4. **LLM batch classification** — Batched fallback via LiteLLM with feature-based model routing based on segment complexity.

## Installation

You can install the package using poetry:
```bash
poetry install
```

Or via pip (once published):
```bash
pip install segment-classifier
```

## Setup

The library uses `pydantic-settings` to manage configuration via a `.env` file or environment variables.
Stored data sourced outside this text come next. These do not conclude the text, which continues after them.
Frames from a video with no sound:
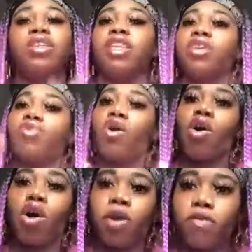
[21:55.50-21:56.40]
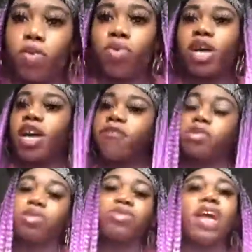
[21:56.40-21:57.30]
you all for who have
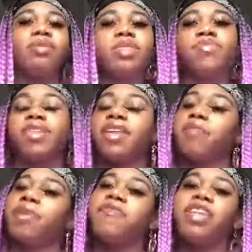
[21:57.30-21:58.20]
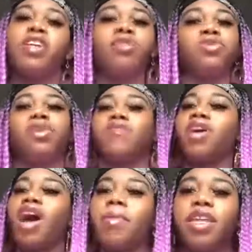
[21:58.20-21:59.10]
subscribed to me, like my videos, who have
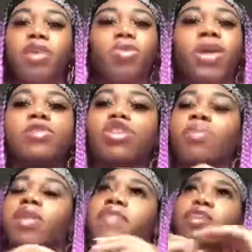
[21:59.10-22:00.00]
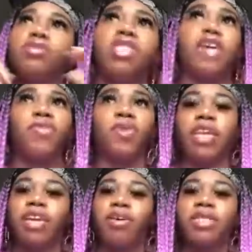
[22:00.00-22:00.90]
commented, who have showed my videos to everyone
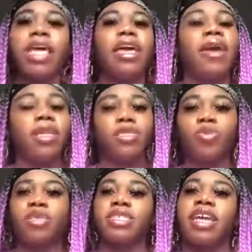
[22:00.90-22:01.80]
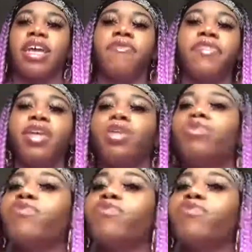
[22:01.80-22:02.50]
else. And I just want to say thank you for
Required environment variables:
```env
CLASSIFIER_LITELLM_API_KEY="your-api-key"
```

## Usage

```python
import asyncio
from segment_classifier import ClassifierPipeline
from segment_classifier.config import ClassifierSettings
from segment_classifier.models import InputSegment, SegmentPosition

async def main():
    settings = ClassifierSettings()
    pipeline = ClassifierPipeline(settings)
    await pipeline.initialize()

    segments = [
        InputSegment(
            segment_id="seg_001",
            page_url="https://example.com/products",
            page_slug="products",
            raw_html="<div class='product-card'>...</div>",
            text_content="Product Item",
            position_hint=SegmentPosition.MIDDLE,
            sibling_count=3,
        )
    ]

    result = await pipeline.run(segments)
    await pipeline.shutdown()

    for seg in result.classified:
        print(seg.component_type)

asyncio.run(main())
```

## Caching

Caches are stored by default in `.cache/l1_fingerprints.json` and `.cache/l2_clusters.json` / `.cache/l2_embeddings.npy`.

## Stages Breakdown
Every returned `ClassifiedSegment` will be marked with a `classification_stage` indicating which of the 4 stages resolved the query.